Work item |
Repeat the lines from the one containing "Transcript, with fillers: Right?" through the last line of the data, exactly, pictures omitted.

##### Given information

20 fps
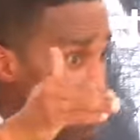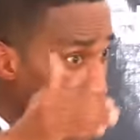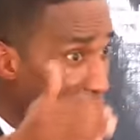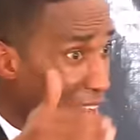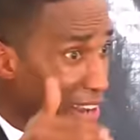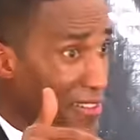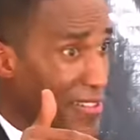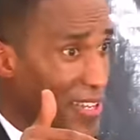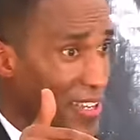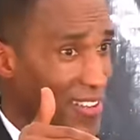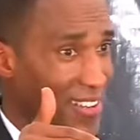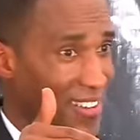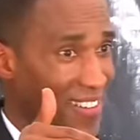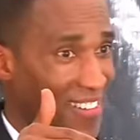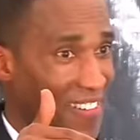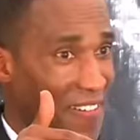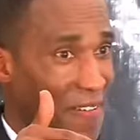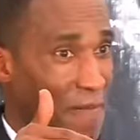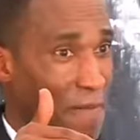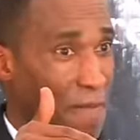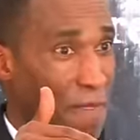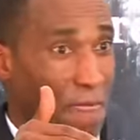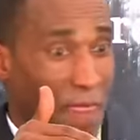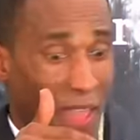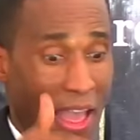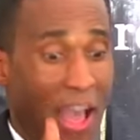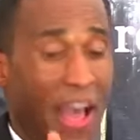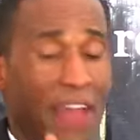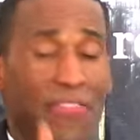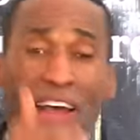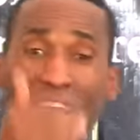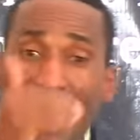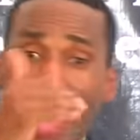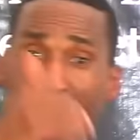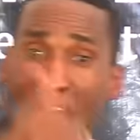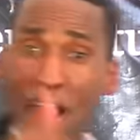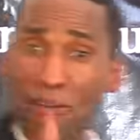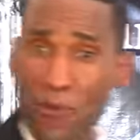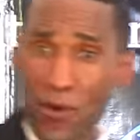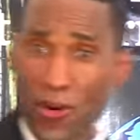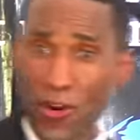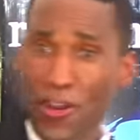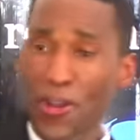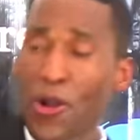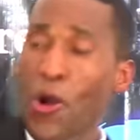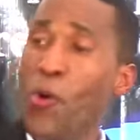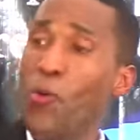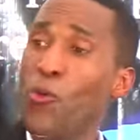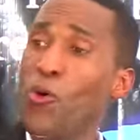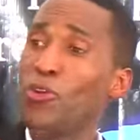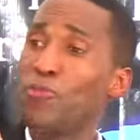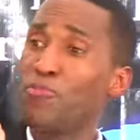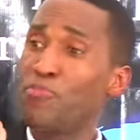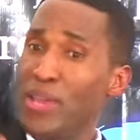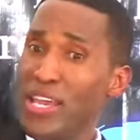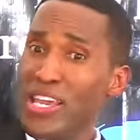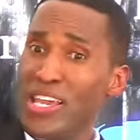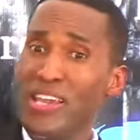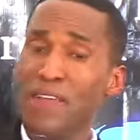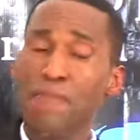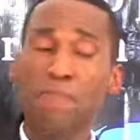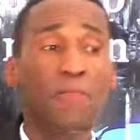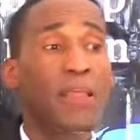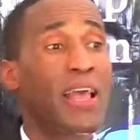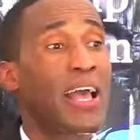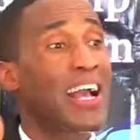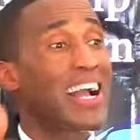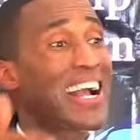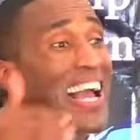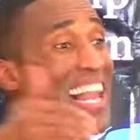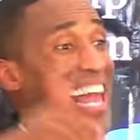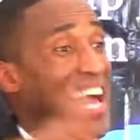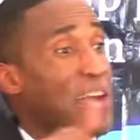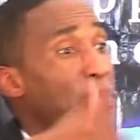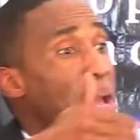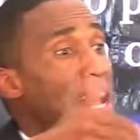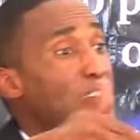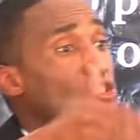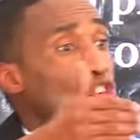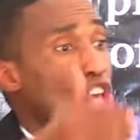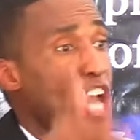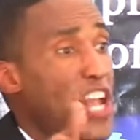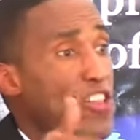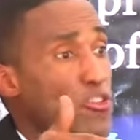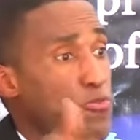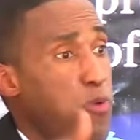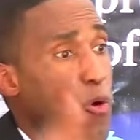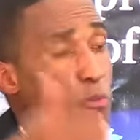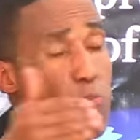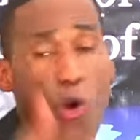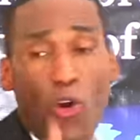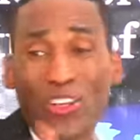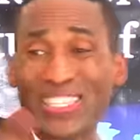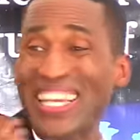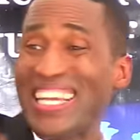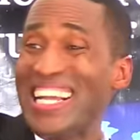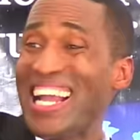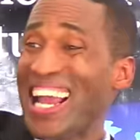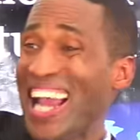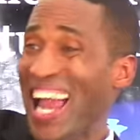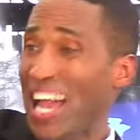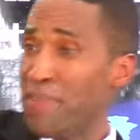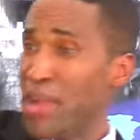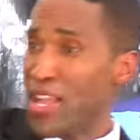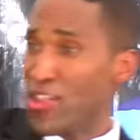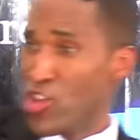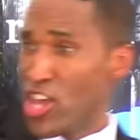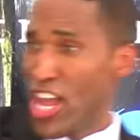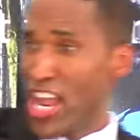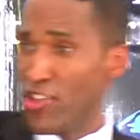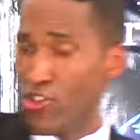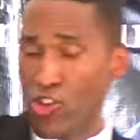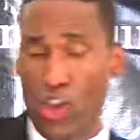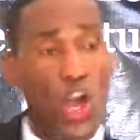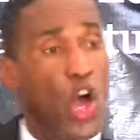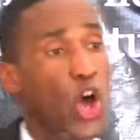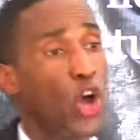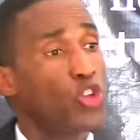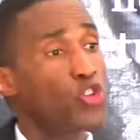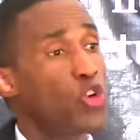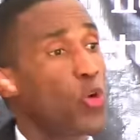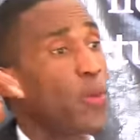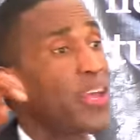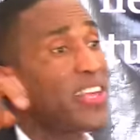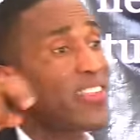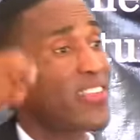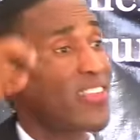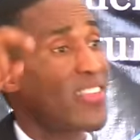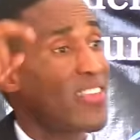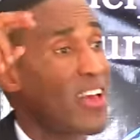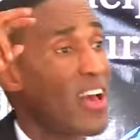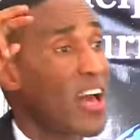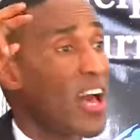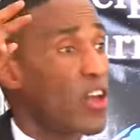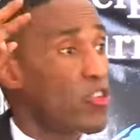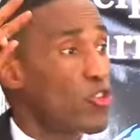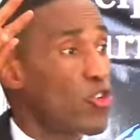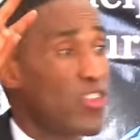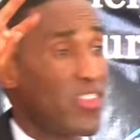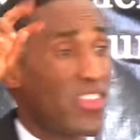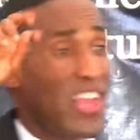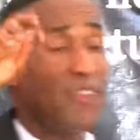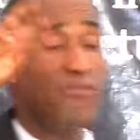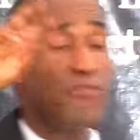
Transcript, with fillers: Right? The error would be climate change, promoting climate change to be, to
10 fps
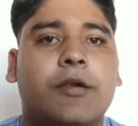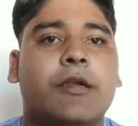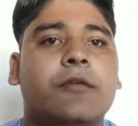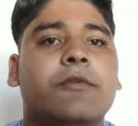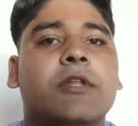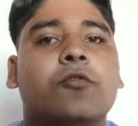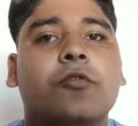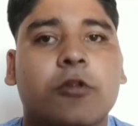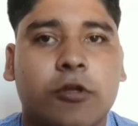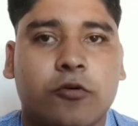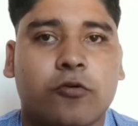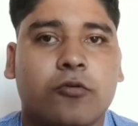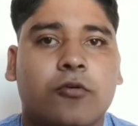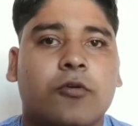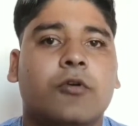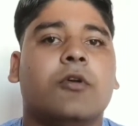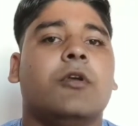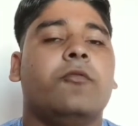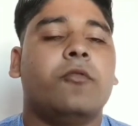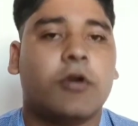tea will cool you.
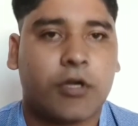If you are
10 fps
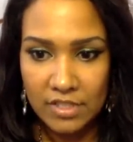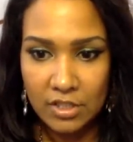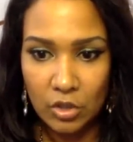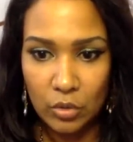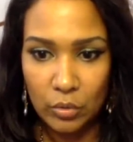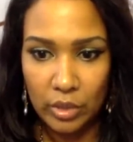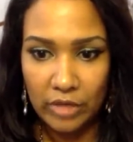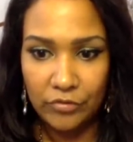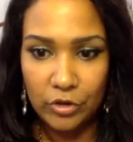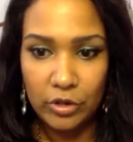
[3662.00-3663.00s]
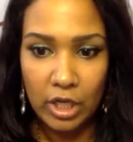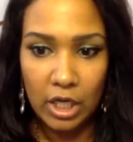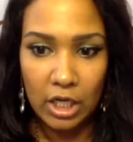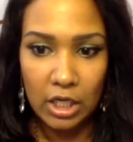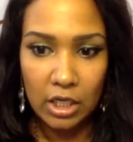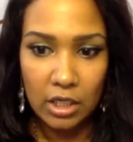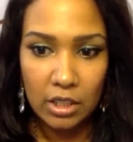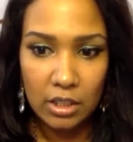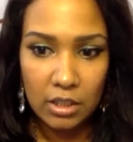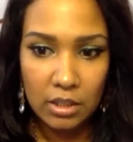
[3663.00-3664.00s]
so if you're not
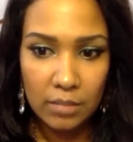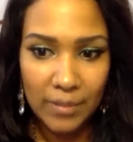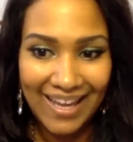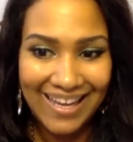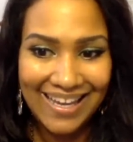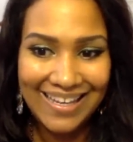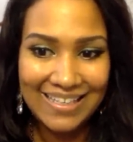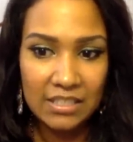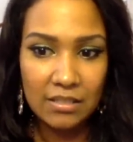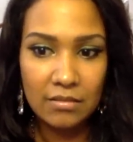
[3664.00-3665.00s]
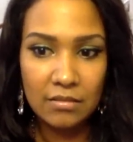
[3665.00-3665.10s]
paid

##########

Exercise answer |
Transcript, with fillers: Right? The error would be climate change, promoting climate change to be, to
10 fps
tea will cool you.
If you are
10 fps
[3662.00-3663.00s]
[3663.00-3664.00s]
so if you're not
[3664.00-3665.00s]
[3665.00-3665.10s]
paid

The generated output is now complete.